Latchman (TRENDS in Biochemical Sciences Vol. 26 No.4 April 2001) tem apontado a importância do próprio local de ligação do DNA como desempenhando um papel chave na modulação intranscripcional. O mesmo fator de transcrição pode assumir diferentes conformações como resultado se a ligação a locais diferentes. As mudanças conformacionais são induzidas pela interação DNA-proteína, aumentando assim a flexibilidade do espectro de controle da transcrição, uma vez que uma proteína pode atuar como uma coleção inteira de proteínas, cada uma tendo seu próprio efeito (ativação, inibição ou nenhum efeito).
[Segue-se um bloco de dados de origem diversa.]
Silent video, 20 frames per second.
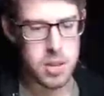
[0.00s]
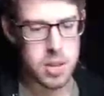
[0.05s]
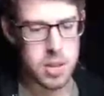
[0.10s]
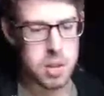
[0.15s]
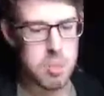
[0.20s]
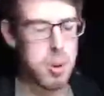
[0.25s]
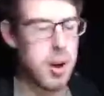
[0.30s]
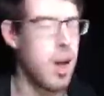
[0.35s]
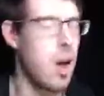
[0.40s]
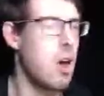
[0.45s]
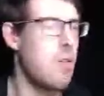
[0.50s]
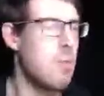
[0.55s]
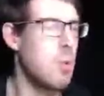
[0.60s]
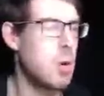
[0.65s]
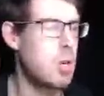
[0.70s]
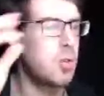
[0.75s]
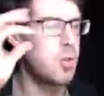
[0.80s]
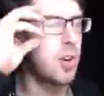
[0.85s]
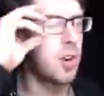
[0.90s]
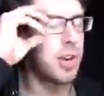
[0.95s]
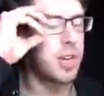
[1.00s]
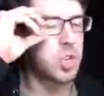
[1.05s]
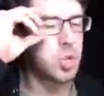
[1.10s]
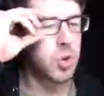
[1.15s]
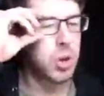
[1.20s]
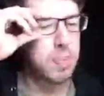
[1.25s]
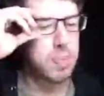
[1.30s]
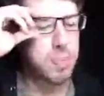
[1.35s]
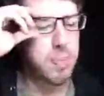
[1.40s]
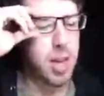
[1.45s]
you play Overwatch for your next
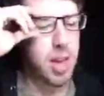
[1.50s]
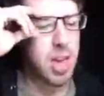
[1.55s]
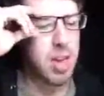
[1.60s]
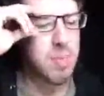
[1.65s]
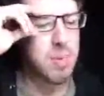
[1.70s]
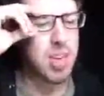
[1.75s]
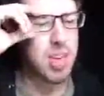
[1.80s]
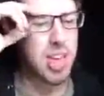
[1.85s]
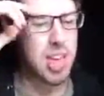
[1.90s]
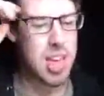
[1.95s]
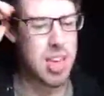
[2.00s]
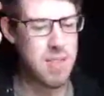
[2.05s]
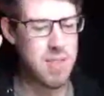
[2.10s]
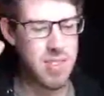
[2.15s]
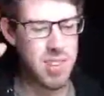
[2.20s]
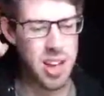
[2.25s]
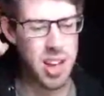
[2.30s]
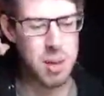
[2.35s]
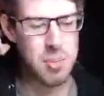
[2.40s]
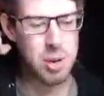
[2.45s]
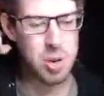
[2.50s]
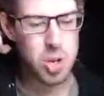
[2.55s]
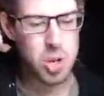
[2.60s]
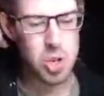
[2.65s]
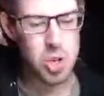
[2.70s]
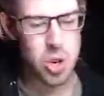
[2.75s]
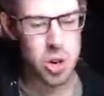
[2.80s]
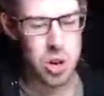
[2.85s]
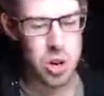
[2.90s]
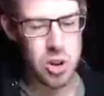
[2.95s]
stream? Maybe. I'm not
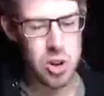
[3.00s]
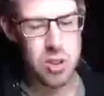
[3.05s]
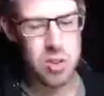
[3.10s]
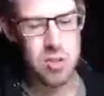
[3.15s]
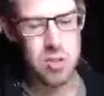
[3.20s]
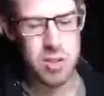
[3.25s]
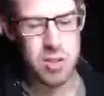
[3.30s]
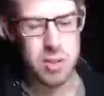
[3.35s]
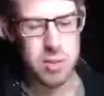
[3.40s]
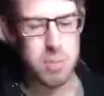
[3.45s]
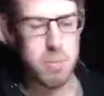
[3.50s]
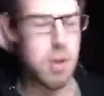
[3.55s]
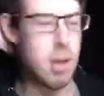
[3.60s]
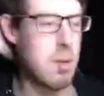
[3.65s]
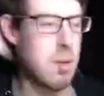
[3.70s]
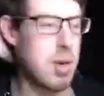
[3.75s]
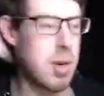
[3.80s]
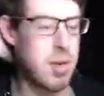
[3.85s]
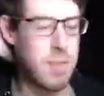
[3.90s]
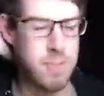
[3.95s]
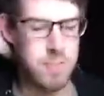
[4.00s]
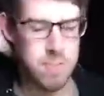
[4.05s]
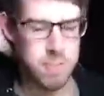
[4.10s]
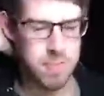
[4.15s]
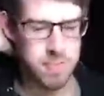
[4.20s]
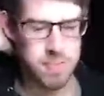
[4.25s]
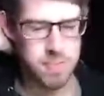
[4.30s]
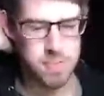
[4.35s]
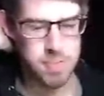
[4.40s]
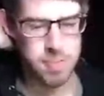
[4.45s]
sure. Maybe.
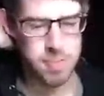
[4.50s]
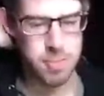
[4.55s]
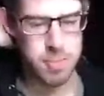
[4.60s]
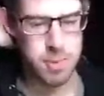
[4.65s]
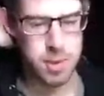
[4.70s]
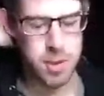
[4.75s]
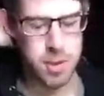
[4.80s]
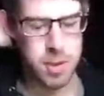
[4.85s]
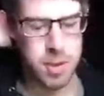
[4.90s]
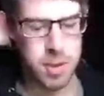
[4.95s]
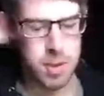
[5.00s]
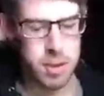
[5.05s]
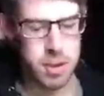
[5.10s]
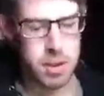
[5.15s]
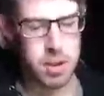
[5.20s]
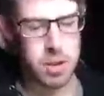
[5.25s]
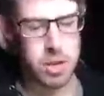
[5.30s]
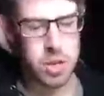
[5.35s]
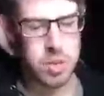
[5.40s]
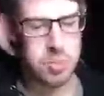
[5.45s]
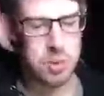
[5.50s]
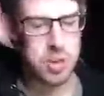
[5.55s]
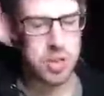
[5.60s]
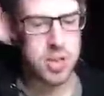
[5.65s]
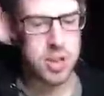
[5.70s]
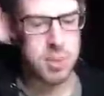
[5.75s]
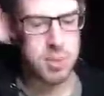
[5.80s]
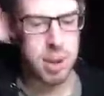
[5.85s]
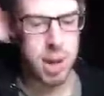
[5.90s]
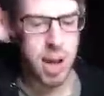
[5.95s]
Notice me,
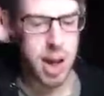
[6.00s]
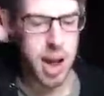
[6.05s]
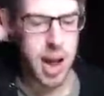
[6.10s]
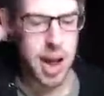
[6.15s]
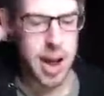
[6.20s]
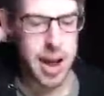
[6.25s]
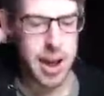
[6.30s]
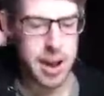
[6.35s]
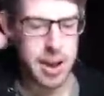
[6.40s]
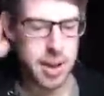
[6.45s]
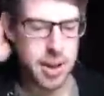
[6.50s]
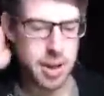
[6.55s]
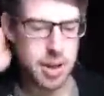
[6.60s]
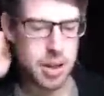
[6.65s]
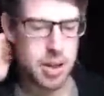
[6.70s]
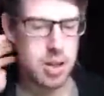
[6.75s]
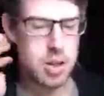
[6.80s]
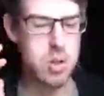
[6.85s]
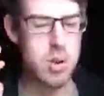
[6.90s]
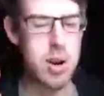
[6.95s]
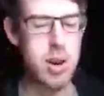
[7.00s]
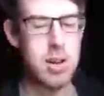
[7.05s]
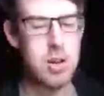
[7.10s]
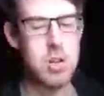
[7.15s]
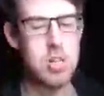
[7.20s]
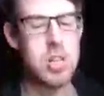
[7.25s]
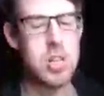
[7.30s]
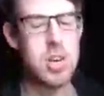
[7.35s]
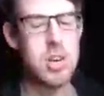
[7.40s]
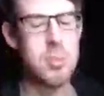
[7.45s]
senpai. Do I like
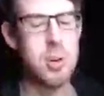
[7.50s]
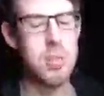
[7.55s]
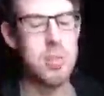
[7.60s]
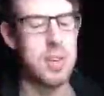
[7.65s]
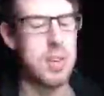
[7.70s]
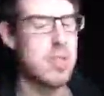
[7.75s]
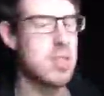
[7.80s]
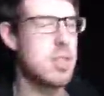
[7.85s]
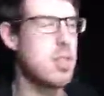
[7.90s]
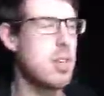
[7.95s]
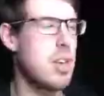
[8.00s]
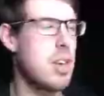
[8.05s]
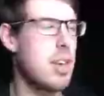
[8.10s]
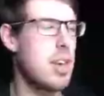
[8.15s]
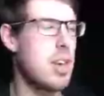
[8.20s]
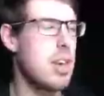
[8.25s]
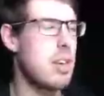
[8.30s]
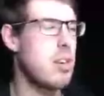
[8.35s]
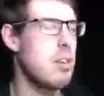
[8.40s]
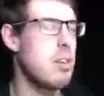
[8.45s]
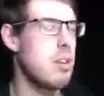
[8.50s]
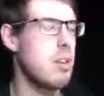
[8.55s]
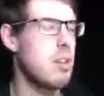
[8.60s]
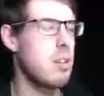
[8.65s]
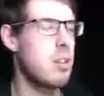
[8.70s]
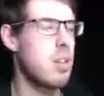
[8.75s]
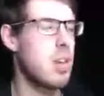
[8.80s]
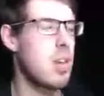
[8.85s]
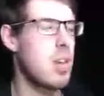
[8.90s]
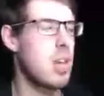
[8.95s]
Godzilla movies? Nah.
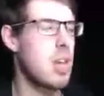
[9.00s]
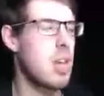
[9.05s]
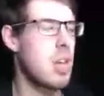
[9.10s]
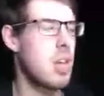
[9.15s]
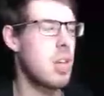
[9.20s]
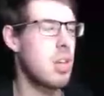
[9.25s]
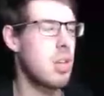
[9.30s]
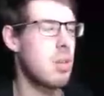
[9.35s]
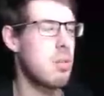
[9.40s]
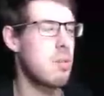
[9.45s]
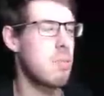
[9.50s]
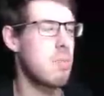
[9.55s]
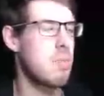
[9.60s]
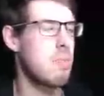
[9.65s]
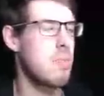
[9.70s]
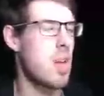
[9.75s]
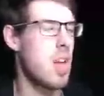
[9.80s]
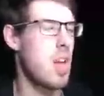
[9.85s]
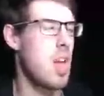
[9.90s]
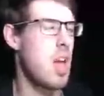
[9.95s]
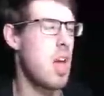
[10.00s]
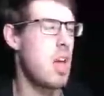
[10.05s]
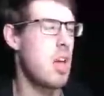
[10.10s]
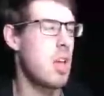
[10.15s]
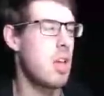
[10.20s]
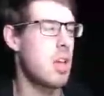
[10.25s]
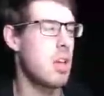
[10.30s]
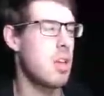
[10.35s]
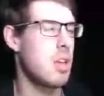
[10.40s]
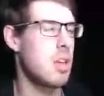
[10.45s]
Nah. Nah.
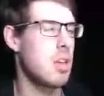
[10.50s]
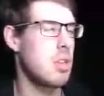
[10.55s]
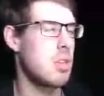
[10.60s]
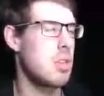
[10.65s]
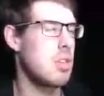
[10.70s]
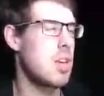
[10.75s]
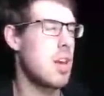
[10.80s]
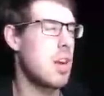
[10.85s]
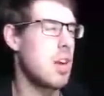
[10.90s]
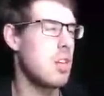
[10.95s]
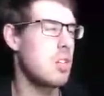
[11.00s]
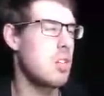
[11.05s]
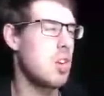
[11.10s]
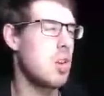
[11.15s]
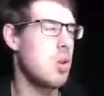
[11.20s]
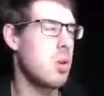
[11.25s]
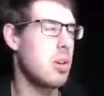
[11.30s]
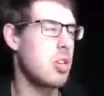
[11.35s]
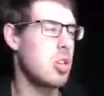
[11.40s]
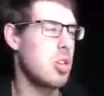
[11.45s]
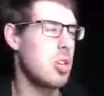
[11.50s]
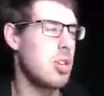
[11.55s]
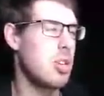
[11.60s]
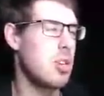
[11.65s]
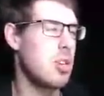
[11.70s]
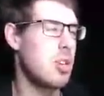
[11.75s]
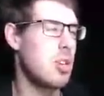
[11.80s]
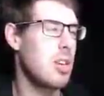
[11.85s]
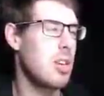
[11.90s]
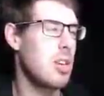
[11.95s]
Does that answer your
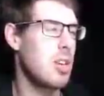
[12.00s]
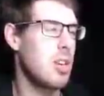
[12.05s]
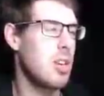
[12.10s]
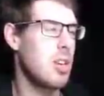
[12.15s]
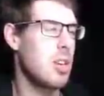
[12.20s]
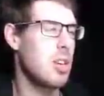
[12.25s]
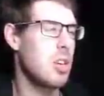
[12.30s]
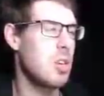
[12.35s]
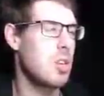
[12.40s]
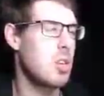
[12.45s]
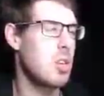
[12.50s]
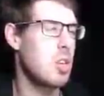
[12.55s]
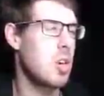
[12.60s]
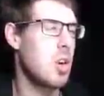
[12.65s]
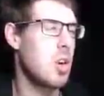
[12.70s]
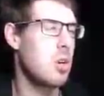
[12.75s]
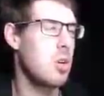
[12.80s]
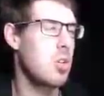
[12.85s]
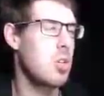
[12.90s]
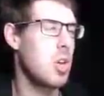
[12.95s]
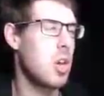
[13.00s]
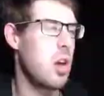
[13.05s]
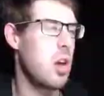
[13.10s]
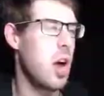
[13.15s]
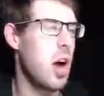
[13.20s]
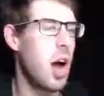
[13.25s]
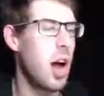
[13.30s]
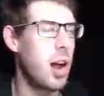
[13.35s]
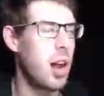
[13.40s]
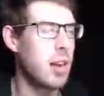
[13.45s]
question? So.
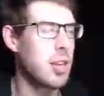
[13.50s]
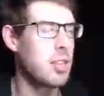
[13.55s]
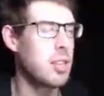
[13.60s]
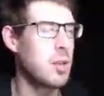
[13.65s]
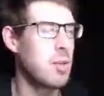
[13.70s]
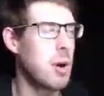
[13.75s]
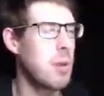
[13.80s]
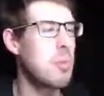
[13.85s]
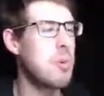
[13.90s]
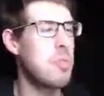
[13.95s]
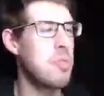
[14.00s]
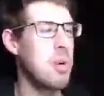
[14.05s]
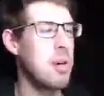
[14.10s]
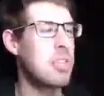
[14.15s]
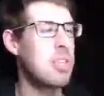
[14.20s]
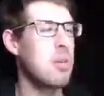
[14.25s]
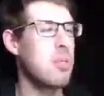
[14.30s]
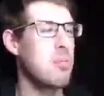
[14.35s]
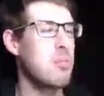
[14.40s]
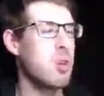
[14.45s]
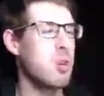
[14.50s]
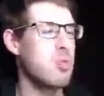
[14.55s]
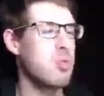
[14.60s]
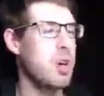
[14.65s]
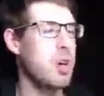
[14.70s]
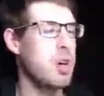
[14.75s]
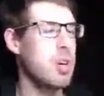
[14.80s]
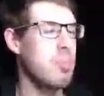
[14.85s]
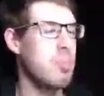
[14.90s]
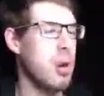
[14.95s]
I liked the one with Matthew
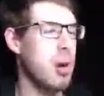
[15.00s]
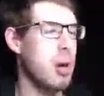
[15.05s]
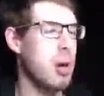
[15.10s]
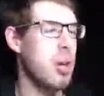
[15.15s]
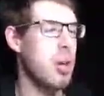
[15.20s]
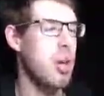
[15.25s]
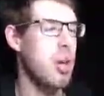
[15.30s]
Broderick, but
Para levar este passo adiante, pode-se imaginar que um fenômeno semelhante pode ocorrer quando os coactivadores se ligam aos ativadores. Talvez diferentes mudanças conformacionais sejam induzidas de forma similar na proteína ligada, dependendo do tipo de interação proteína-proteína. Tais mudanças conformacionais podem então resultar na capacidade indiferente de modular a transcrição.
Os domínios de ativação dos fatores de transcrição são frequentemente ricos em glutamina, os butoteres são ricos em prolina ou ácidos. Em alguns casos, os resíduos hidrofóbicos são intercalados entre os resíduos ácidos ou glutamínicos e são importantes para a ativação. Tjian (Cell, Vol. 77, 5-8, 8 de abril de 1994) sugere que forças hidrofóbicas impulsionam a coesão dos domínios de ativação com seus alvos e que a especificidade é alcançada pela periodicidade dos elementos coesivos.
Genes são transcritos a taxas mensuráveis somente se os ativadores corretos estiverem presentes e forem capazes de superar os efeitos dos repressores.